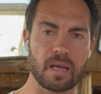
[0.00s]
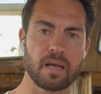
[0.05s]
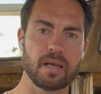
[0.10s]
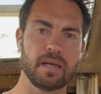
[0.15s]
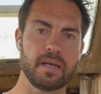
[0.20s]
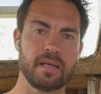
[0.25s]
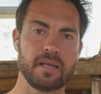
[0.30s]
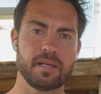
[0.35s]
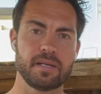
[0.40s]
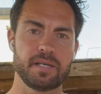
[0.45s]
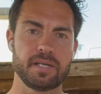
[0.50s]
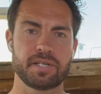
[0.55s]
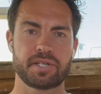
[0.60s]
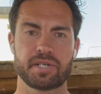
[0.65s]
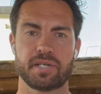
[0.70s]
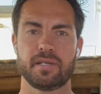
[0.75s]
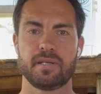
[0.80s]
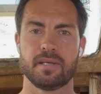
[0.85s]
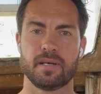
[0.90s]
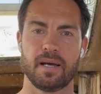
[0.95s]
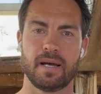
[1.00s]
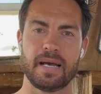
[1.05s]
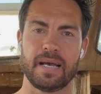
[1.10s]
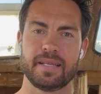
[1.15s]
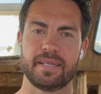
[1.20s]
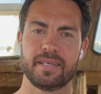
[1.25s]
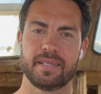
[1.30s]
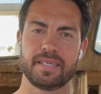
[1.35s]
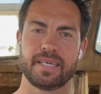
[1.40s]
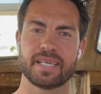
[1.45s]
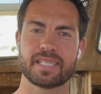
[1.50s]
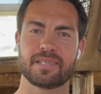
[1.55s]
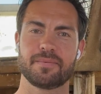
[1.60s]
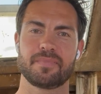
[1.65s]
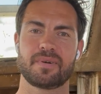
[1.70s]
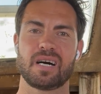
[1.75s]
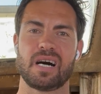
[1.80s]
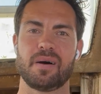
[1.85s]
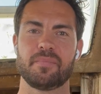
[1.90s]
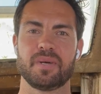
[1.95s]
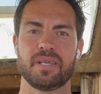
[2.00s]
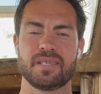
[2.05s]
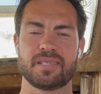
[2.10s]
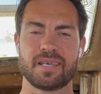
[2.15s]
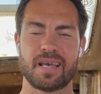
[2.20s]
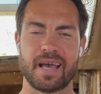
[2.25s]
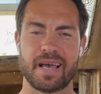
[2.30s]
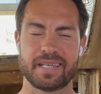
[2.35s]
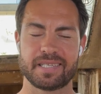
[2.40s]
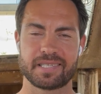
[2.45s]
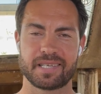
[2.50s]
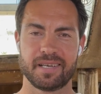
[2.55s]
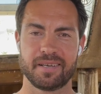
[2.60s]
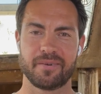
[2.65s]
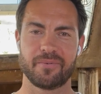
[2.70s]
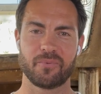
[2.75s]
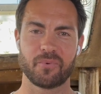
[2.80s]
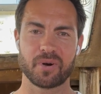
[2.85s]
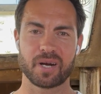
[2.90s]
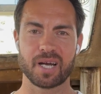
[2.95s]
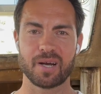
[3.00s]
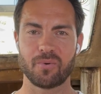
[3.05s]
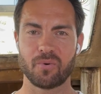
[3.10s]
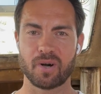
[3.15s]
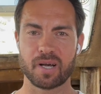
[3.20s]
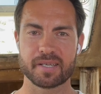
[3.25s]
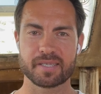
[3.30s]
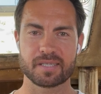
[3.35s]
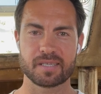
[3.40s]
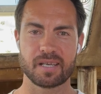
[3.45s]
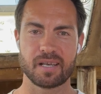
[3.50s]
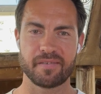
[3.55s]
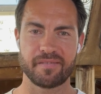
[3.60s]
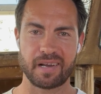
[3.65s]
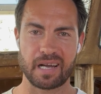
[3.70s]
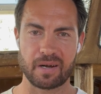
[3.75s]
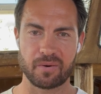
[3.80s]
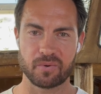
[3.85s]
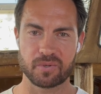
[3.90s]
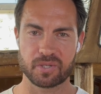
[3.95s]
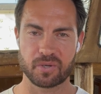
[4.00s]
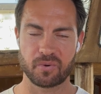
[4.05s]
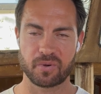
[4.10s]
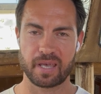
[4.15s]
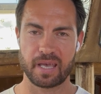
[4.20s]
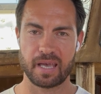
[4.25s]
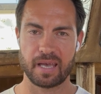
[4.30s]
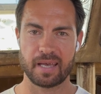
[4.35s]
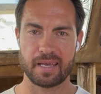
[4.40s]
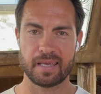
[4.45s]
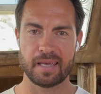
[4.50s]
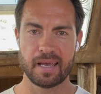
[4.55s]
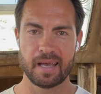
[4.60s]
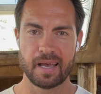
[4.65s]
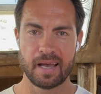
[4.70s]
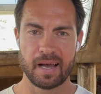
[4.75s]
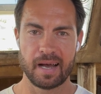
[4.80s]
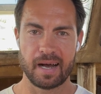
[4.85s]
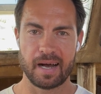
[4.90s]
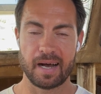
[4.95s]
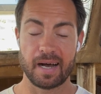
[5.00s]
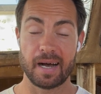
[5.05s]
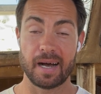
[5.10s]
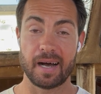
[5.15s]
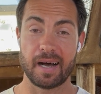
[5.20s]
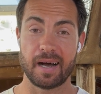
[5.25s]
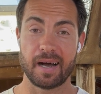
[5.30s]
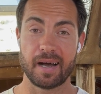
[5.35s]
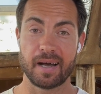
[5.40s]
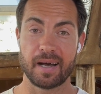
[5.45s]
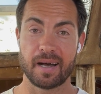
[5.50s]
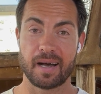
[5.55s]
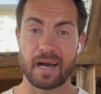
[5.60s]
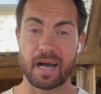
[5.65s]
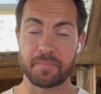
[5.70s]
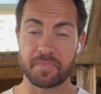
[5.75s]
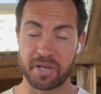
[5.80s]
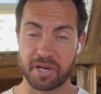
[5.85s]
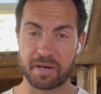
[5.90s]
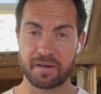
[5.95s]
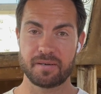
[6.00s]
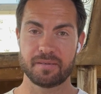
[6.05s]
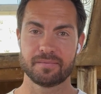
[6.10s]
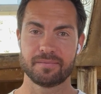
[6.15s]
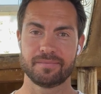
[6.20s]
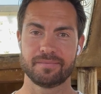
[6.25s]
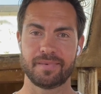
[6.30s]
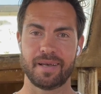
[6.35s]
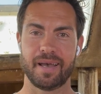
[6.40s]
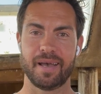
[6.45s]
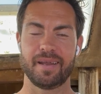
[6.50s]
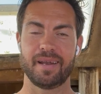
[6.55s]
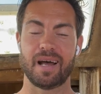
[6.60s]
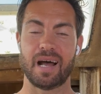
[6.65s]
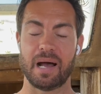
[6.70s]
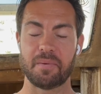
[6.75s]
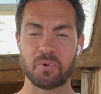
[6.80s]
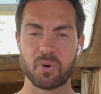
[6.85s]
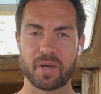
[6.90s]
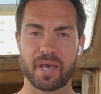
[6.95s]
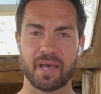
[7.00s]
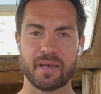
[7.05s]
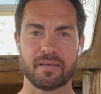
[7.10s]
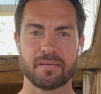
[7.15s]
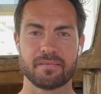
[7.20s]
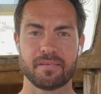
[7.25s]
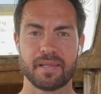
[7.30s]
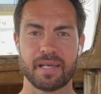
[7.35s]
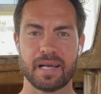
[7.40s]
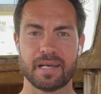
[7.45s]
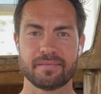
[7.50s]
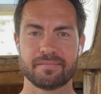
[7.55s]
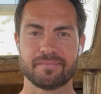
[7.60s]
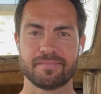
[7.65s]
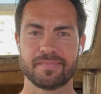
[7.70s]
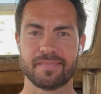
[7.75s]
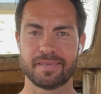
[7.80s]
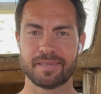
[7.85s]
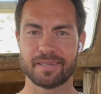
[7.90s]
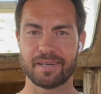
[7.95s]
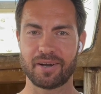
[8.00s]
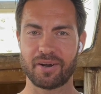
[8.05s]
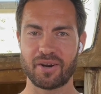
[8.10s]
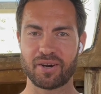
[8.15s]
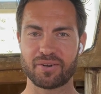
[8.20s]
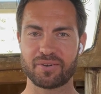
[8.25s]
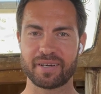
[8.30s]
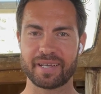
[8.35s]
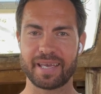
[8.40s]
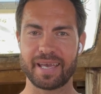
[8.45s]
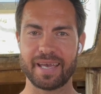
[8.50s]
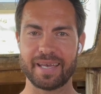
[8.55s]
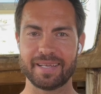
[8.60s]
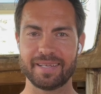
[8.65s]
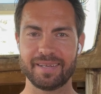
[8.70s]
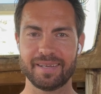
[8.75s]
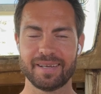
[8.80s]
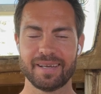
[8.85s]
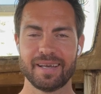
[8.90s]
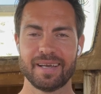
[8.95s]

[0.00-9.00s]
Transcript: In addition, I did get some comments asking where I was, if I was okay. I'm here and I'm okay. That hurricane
==============================
TRY IT
Each entry should be repeated exactly as it appears; the pictures stay out.

EXERCISE RESPONSE
[0.00s]
[0.05s]
[0.10s]
[0.15s]
[0.20s]
[0.25s]
[0.30s]
[0.35s]
[0.40s]
[0.45s]
[0.50s]
[0.55s]
[0.60s]
[0.65s]
[0.70s]
[0.75s]
[0.80s]
[0.85s]
[0.90s]
[0.95s]
[1.00s]
[1.05s]
[1.10s]
[1.15s]
[1.20s]
[1.25s]
[1.30s]
[1.35s]
[1.40s]
[1.45s]
[1.50s]
[1.55s]
[1.60s]
[1.65s]
[1.70s]
[1.75s]
[1.80s]
[1.85s]
[1.90s]
[1.95s]
[2.00s]
[2.05s]
[2.10s]
[2.15s]
[2.20s]
[2.25s]
[2.30s]
[2.35s]
[2.40s]
[2.45s]
[2.50s]
[2.55s]
[2.60s]
[2.65s]
[2.70s]
[2.75s]
[2.80s]
[2.85s]
[2.90s]
[2.95s]
[3.00s]
[3.05s]
[3.10s]
[3.15s]
[3.20s]
[3.25s]
[3.30s]
[3.35s]
[3.40s]
[3.45s]
[3.50s]
[3.55s]
[3.60s]
[3.65s]
[3.70s]
[3.75s]
[3.80s]
[3.85s]
[3.90s]
[3.95s]
[4.00s]
[4.05s]
[4.10s]
[4.15s]
[4.20s]
[4.25s]
[4.30s]
[4.35s]
[4.40s]
[4.45s]
[4.50s]
[4.55s]
[4.60s]
[4.65s]
[4.70s]
[4.75s]
[4.80s]
[4.85s]
[4.90s]
[4.95s]
[5.00s]
[5.05s]
[5.10s]
[5.15s]
[5.20s]
[5.25s]
[5.30s]
[5.35s]
[5.40s]
[5.45s]
[5.50s]
[5.55s]
[5.60s]
[5.65s]
[5.70s]
[5.75s]
[5.80s]
[5.85s]
[5.90s]
[5.95s]
[6.00s]
[6.05s]
[6.10s]
[6.15s]
[6.20s]
[6.25s]
[6.30s]
[6.35s]
[6.40s]
[6.45s]
[6.50s]
[6.55s]
[6.60s]
[6.65s]
[6.70s]
[6.75s]
[6.80s]
[6.85s]
[6.90s]
[6.95s]
[7.00s]
[7.05s]
[7.10s]
[7.15s]
[7.20s]
[7.25s]
[7.30s]
[7.35s]
[7.40s]
[7.45s]
[7.50s]
[7.55s]
[7.60s]
[7.65s]
[7.70s]
[7.75s]
[7.80s]
[7.85s]
[7.90s]
[7.95s]
[8.00s]
[8.05s]
[8.10s]
[8.15s]
[8.20s]
[8.25s]
[8.30s]
[8.35s]
[8.40s]
[8.45s]
[8.50s]
[8.55s]
[8.60s]
[8.65s]
[8.70s]
[8.75s]
[8.80s]
[8.85s]
[8.90s]
[8.95s]

[0.00-9.00s]
Transcript: In addition, I did get some comments asking where I was, if I was okay. I'm here and I'm okay. That hurricane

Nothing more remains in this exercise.